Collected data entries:
BEGIN
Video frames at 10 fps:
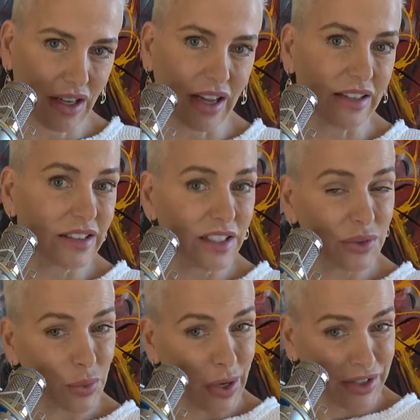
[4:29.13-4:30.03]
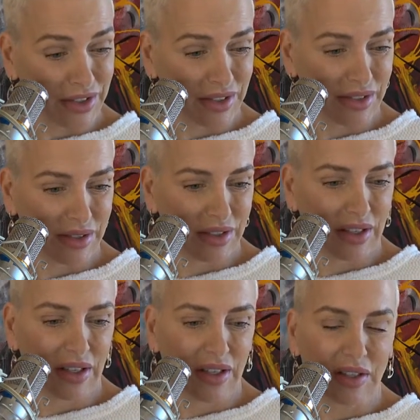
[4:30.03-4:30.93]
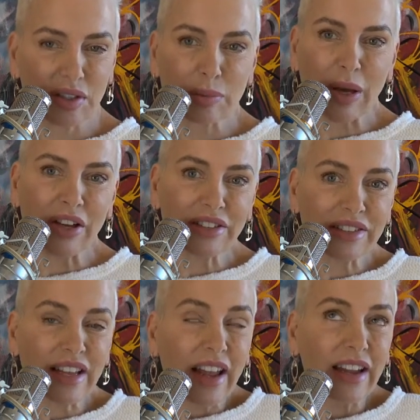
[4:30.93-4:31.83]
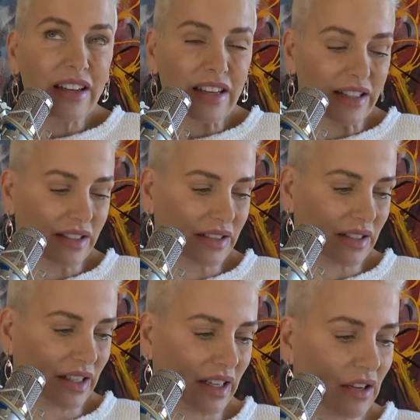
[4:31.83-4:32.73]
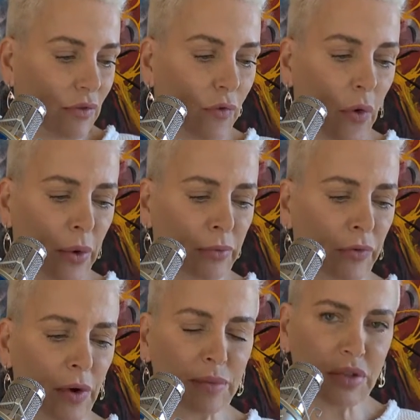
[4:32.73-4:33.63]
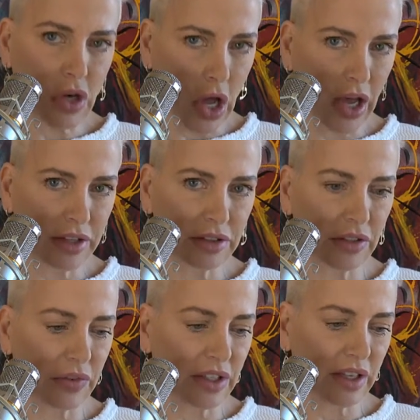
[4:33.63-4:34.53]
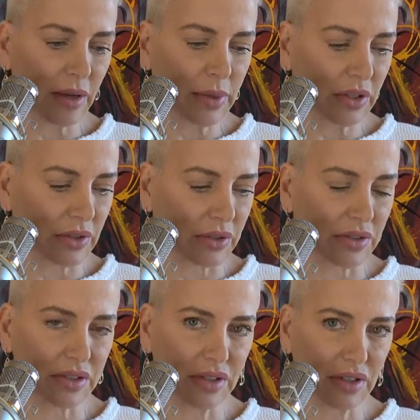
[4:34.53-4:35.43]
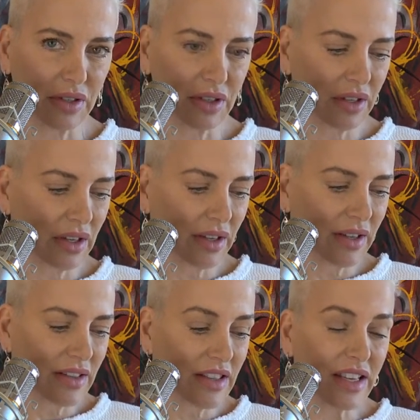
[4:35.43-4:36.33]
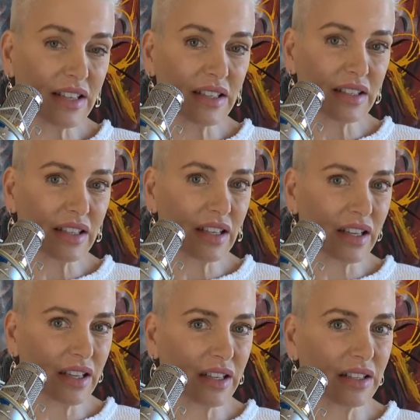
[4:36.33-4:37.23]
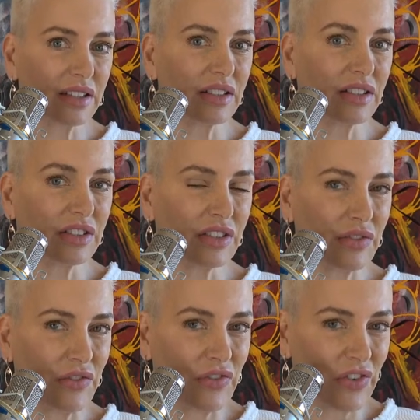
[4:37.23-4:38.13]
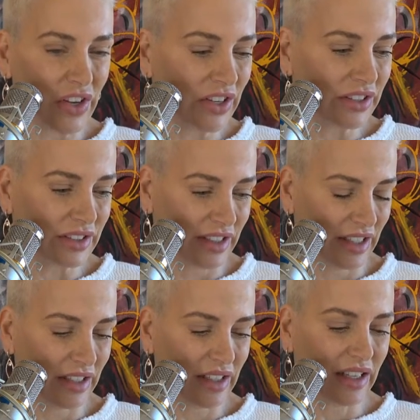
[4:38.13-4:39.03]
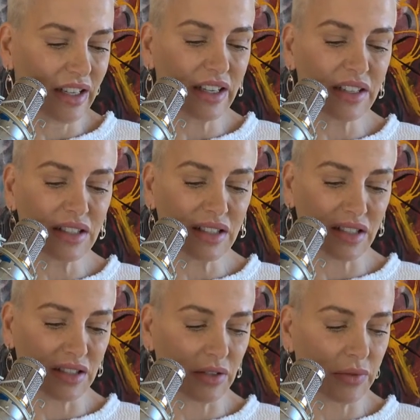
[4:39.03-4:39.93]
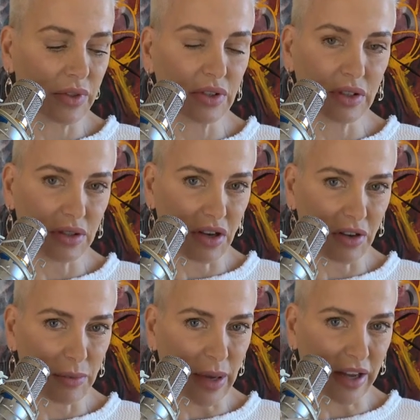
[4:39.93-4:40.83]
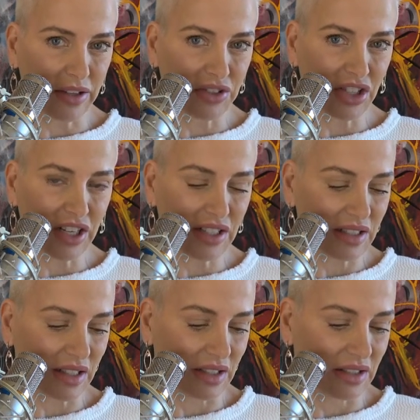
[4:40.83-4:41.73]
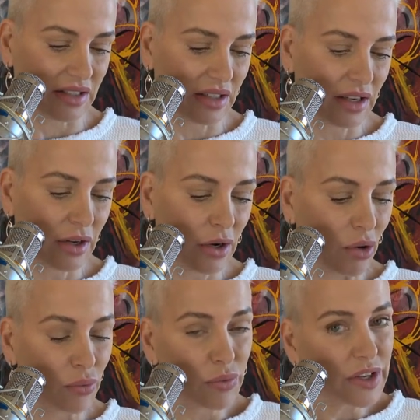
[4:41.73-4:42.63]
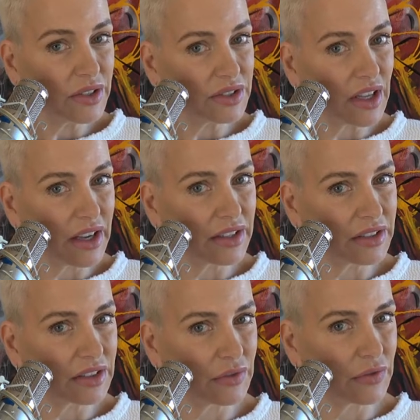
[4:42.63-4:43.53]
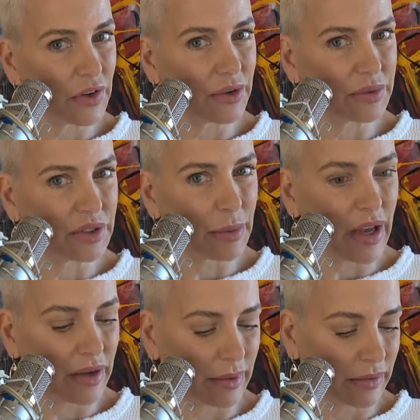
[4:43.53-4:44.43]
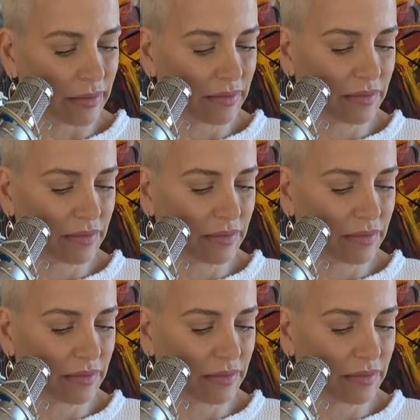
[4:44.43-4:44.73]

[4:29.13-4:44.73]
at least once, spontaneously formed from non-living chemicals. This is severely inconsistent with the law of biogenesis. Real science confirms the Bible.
END
## Problem requirements
Go through the records and repeat each one exactly, skipping anything that is a picture.

## Solution to the exercise
Video frames at 10 fps:
[4:29.13-4:30.03]
[4:30.03-4:30.93]
[4:30.93-4:31.83]
[4:31.83-4:32.73]
[4:32.73-4:33.63]
[4:33.63-4:34.53]
[4:34.53-4:35.43]
[4:35.43-4:36.33]
[4:36.33-4:37.23]
[4:37.23-4:38.13]
[4:38.13-4:39.03]
[4:39.03-4:39.93]
[4:39.93-4:40.83]
[4:40.83-4:41.73]
[4:41.73-4:42.63]
[4:42.63-4:43.53]
[4:43.53-4:44.43]
[4:44.43-4:44.73]

[4:29.13-4:44.73]
at least once, spontaneously formed from non-living chemicals. This is severely inconsistent with the law of biogenesis. Real science confirms the Bible.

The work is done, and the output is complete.